Some users signaled emotional exhaustion and frustration with how the case was handled:
- One viewer wrote, “This GA v Edrick Faust will be the death of me! Took my BP after the defense rested! Never been so high! I blame the Judge and State!” — a post that captured how the courtroom battles over evidence and rulings drove up tensions well before the verdict.x
- Legal‑analysis accounts and true‑crime commentators amplified the news — “Edrick Faust has been found guilty on all counts in the murder of Tara Baker” — pushing the case into national discourse beyond Athens.
Other posts stayed closer to the straight news, repeating that “Edrick Faust was found guilty on all 12 counts of the murder of Tara Baker, including murder, rape, arson and aggravated sodomy,” but the replies beneath those updates quickly filled with questions about the strength of the evidence.
Was Faust the Right Man?
Threaded under breaking‑news posts were recurring themes that now shape public doubt: the age of the evidence, the narrow focus on DNA, and the defense’s alternative‑suspect narrative. Viewers who had watched hours of testimony and legal commentary pointed to how even experts debated where Faust’s DNA was and was not found, and how that left room for uncertainty about what actually happened inside the apartment on the night Baker died.
For supporters of the verdict, the DNA match — emerging after a decades‑long search — was precisely what made the case compelling, finally solving a brutal crime that had tormented a community and Baker’s family. For skeptics, the same reliance on old biological samples and complex lab methods raised the fear that a man with a prior record, living in the vicinity and already in databases, became the easiest person to fit into a narrative shaped by 25 years of longing for closure.

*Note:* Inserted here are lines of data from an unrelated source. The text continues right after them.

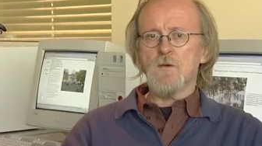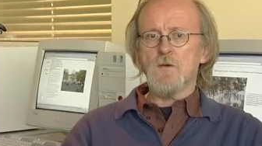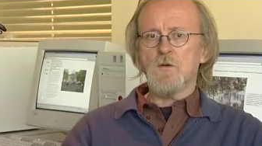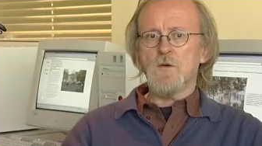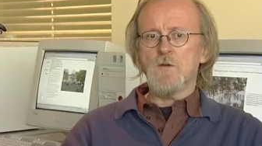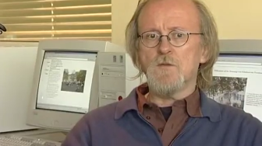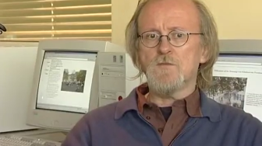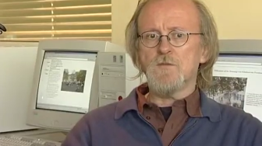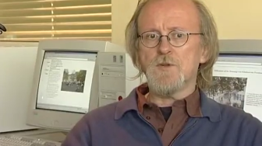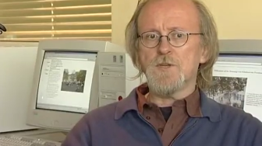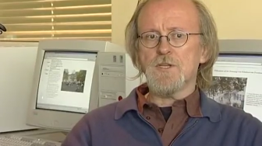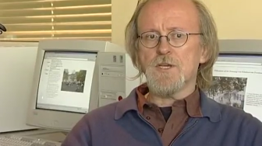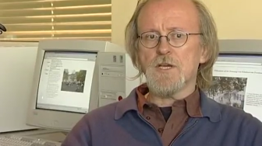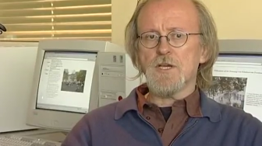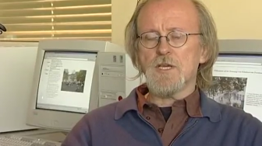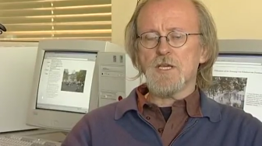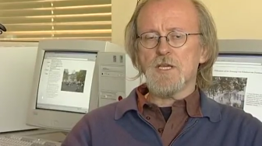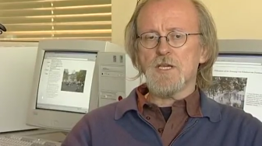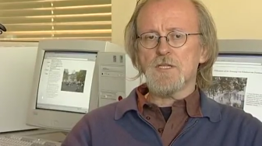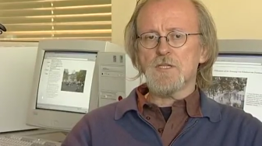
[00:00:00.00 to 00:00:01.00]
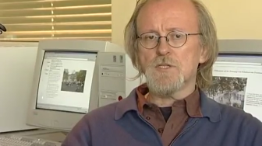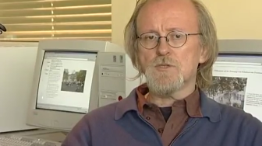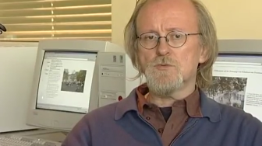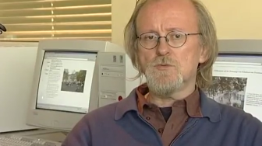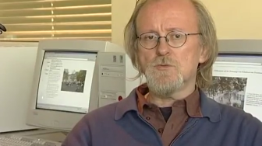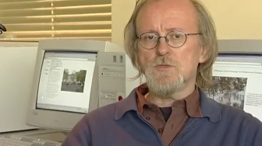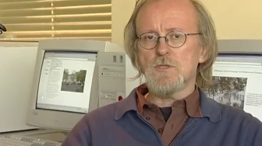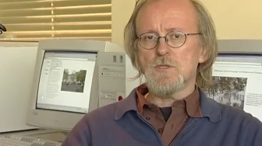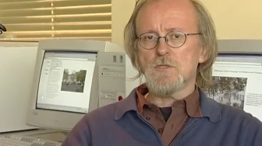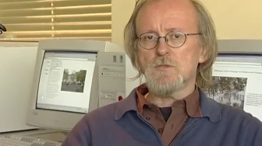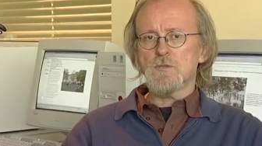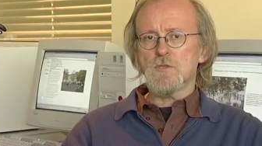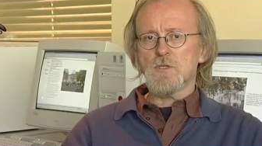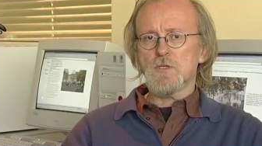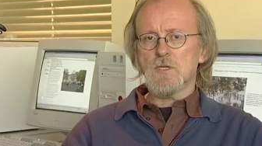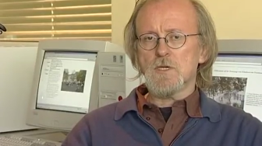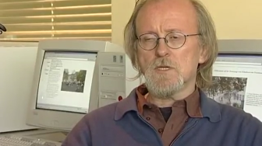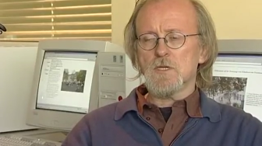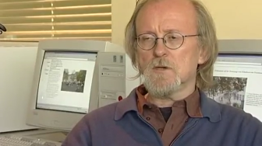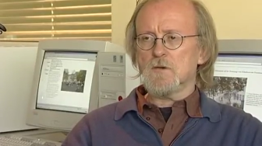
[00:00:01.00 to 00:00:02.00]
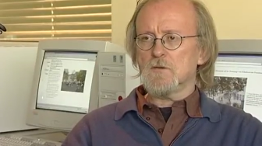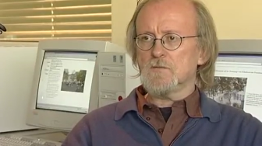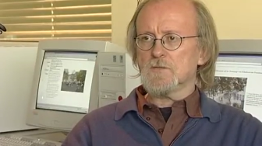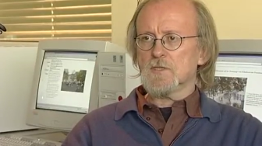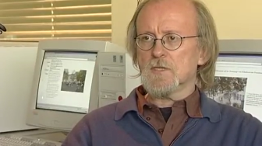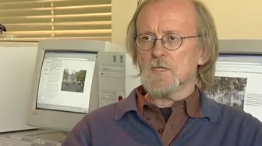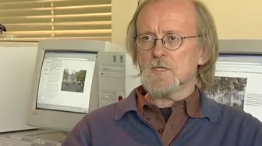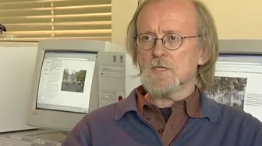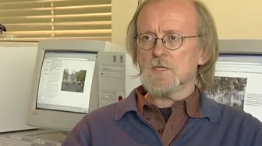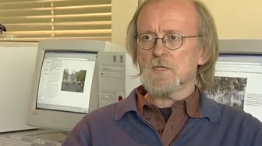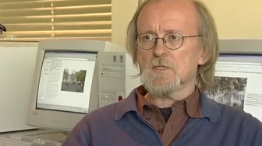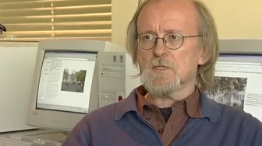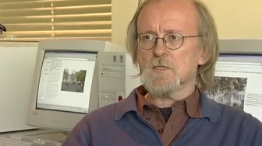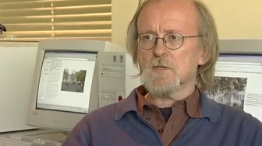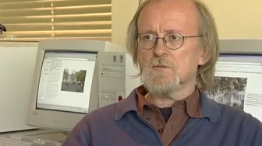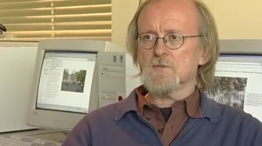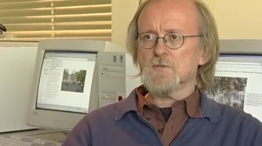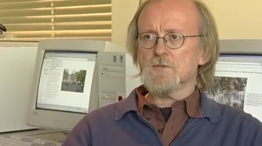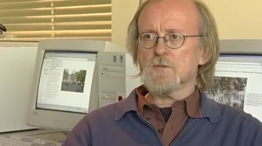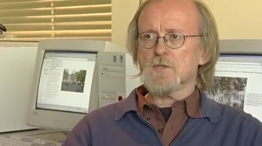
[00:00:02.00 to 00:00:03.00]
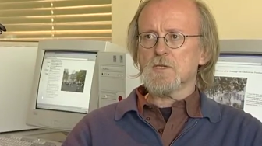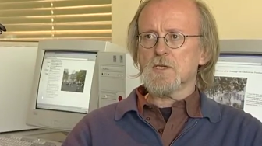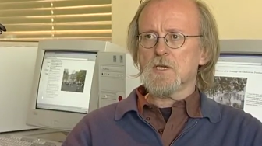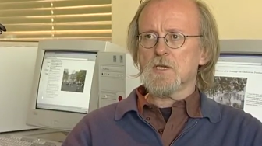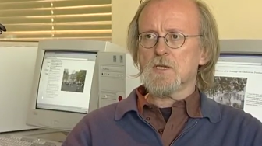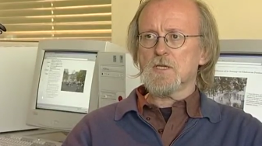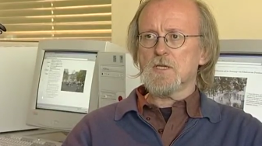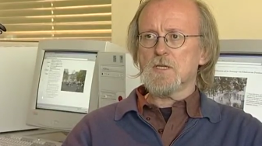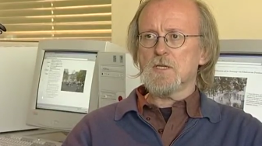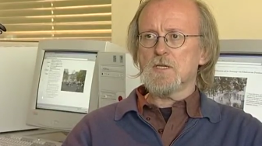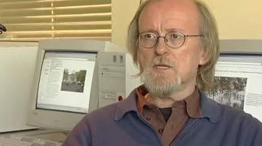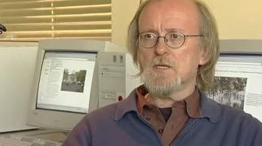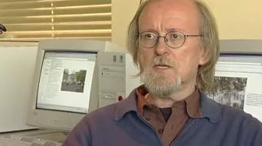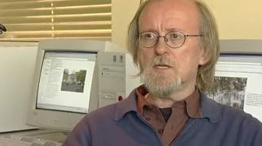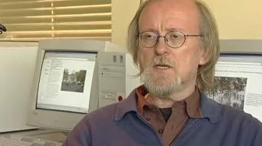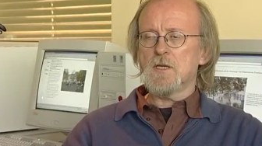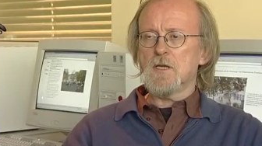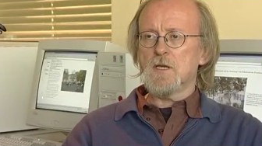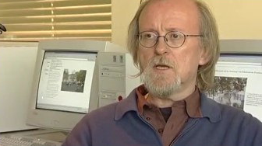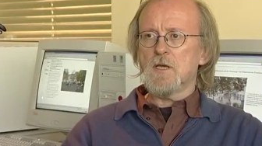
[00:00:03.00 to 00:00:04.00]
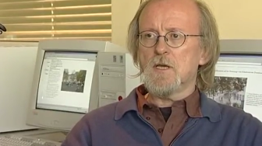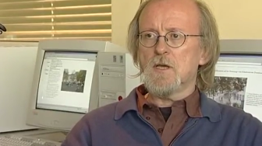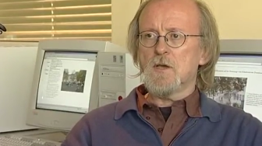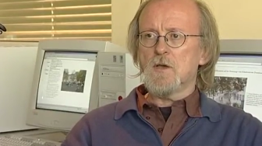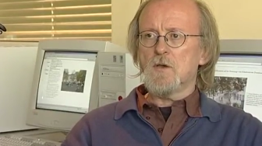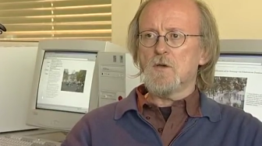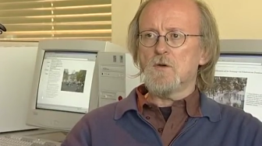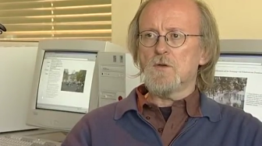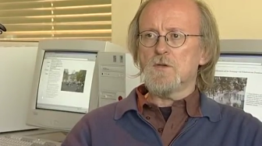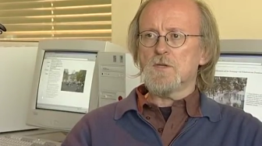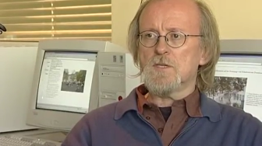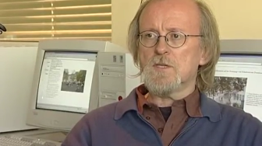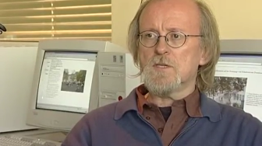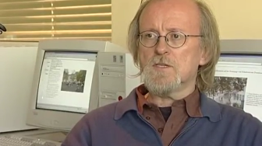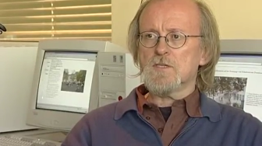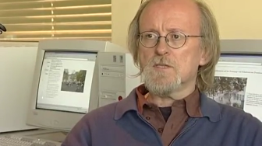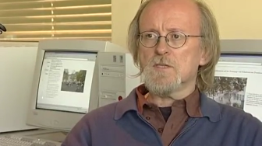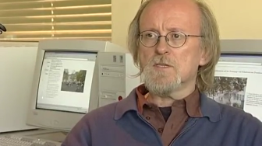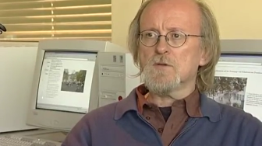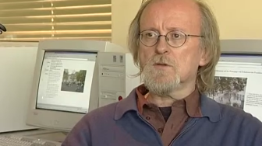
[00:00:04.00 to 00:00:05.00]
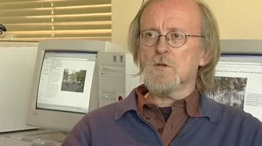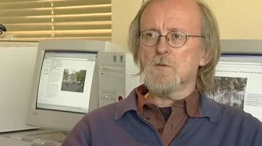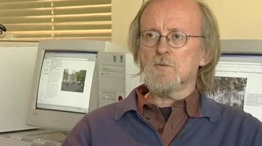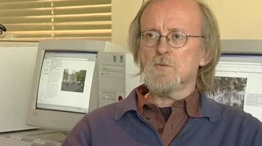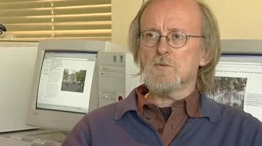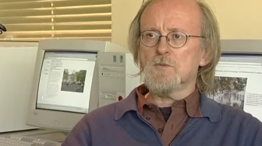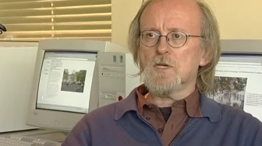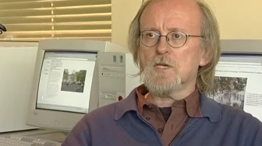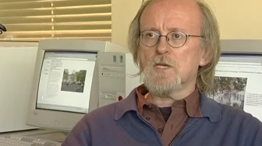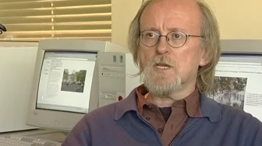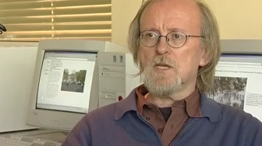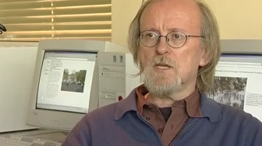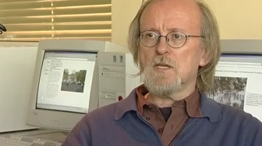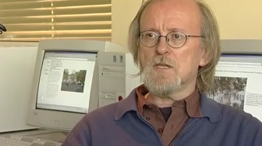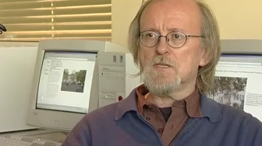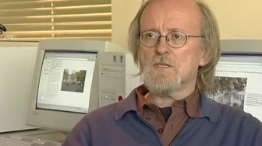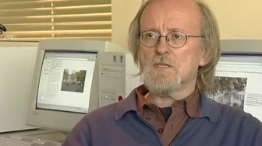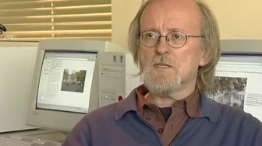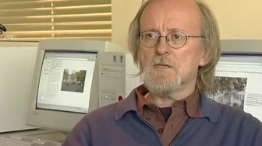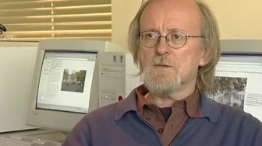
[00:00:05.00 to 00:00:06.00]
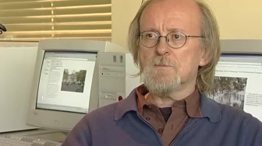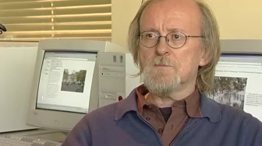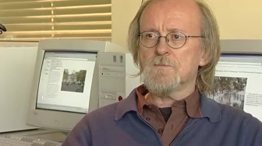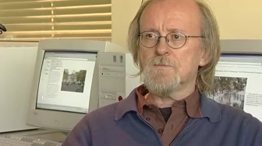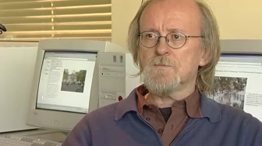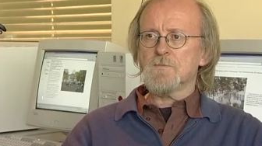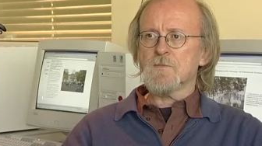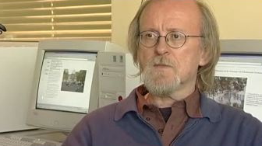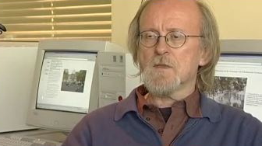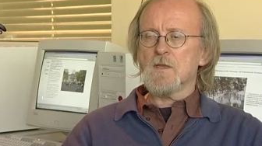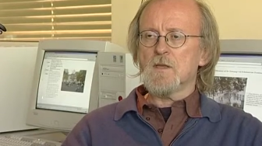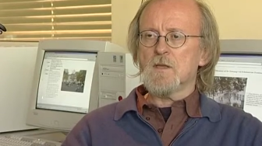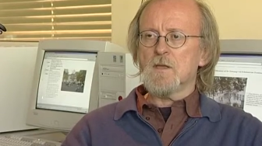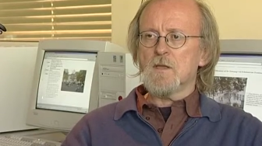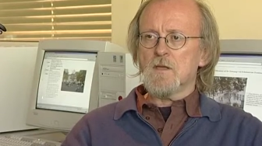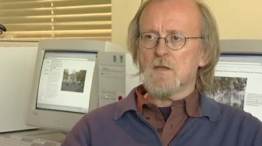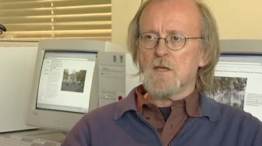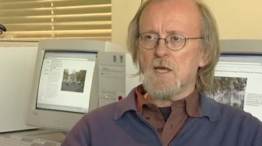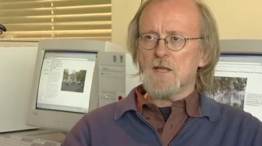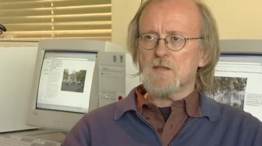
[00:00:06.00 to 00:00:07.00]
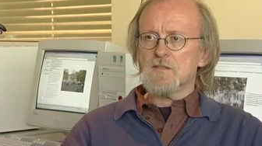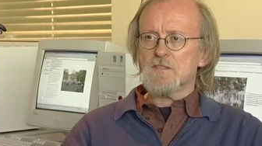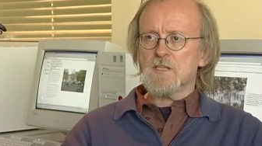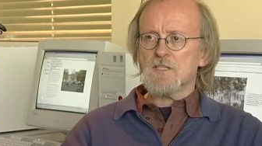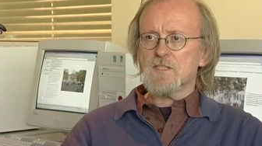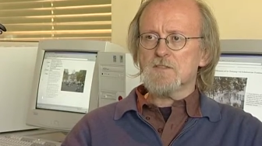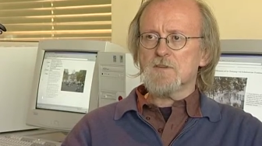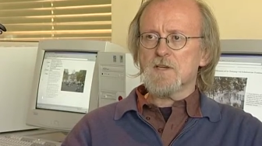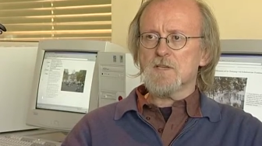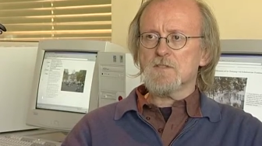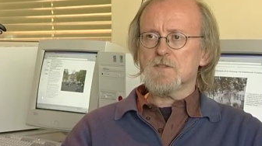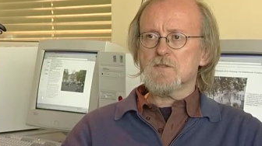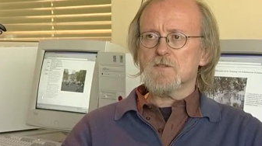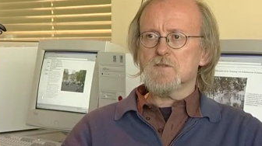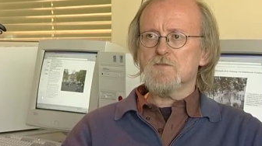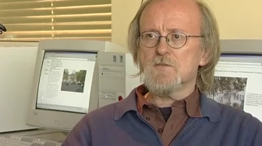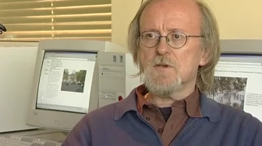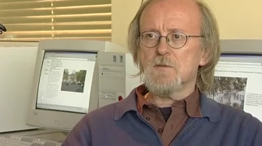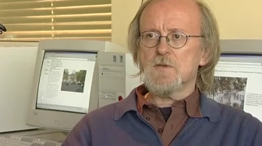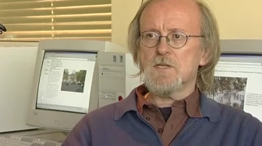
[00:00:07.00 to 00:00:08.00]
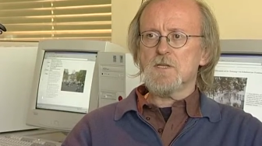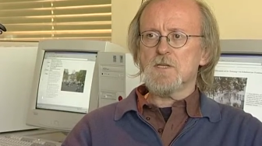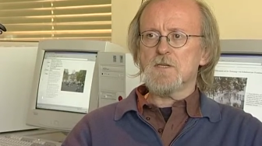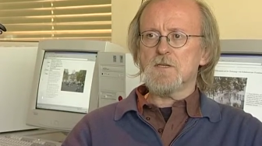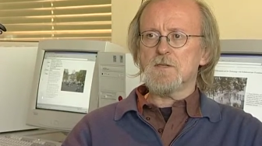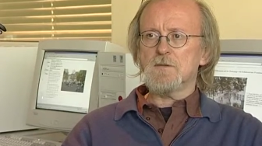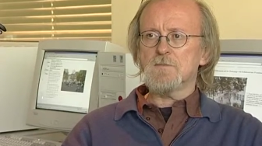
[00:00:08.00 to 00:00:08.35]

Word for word: Und von daher hat die Schule natürlich einen Auftrag, darauf zu reagieren und diese Computerkenntnisse ansatzweise zu vermitteln.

The split played out in timelines: some X users framed the verdict as long‑overdue justice for a young law student who believed in the system that ultimately spoke in her name, while others warned that a high‑profile cold case, intense media coverage, and pressure for an answer can tilt the scales toward conviction even when questions remain.
Verdict vs. Justice
As sentencing approaches, prosecutors have signaled they may highlight Faust’s prior convictions in arguing for the maximum penalty, underscoring their confidence that the jury “got it right.” But on X and beyond, the conversation is less about punishment than about proof — whether the convergence of new DNA tools, old evidence, and human judgment truly revealed the killer, or simply produced a verdict that feels conclusive without answering every lingering doubt.
In the end, the jury found Edrick Faust guilty of Tara Baker’s murder. What remains unsettled, especially online, is the more uncomfortable question: in a case this old, built on science most jurors can barely understand and memories no one can fully trust, how certain can any community ever be that it convicted the right man.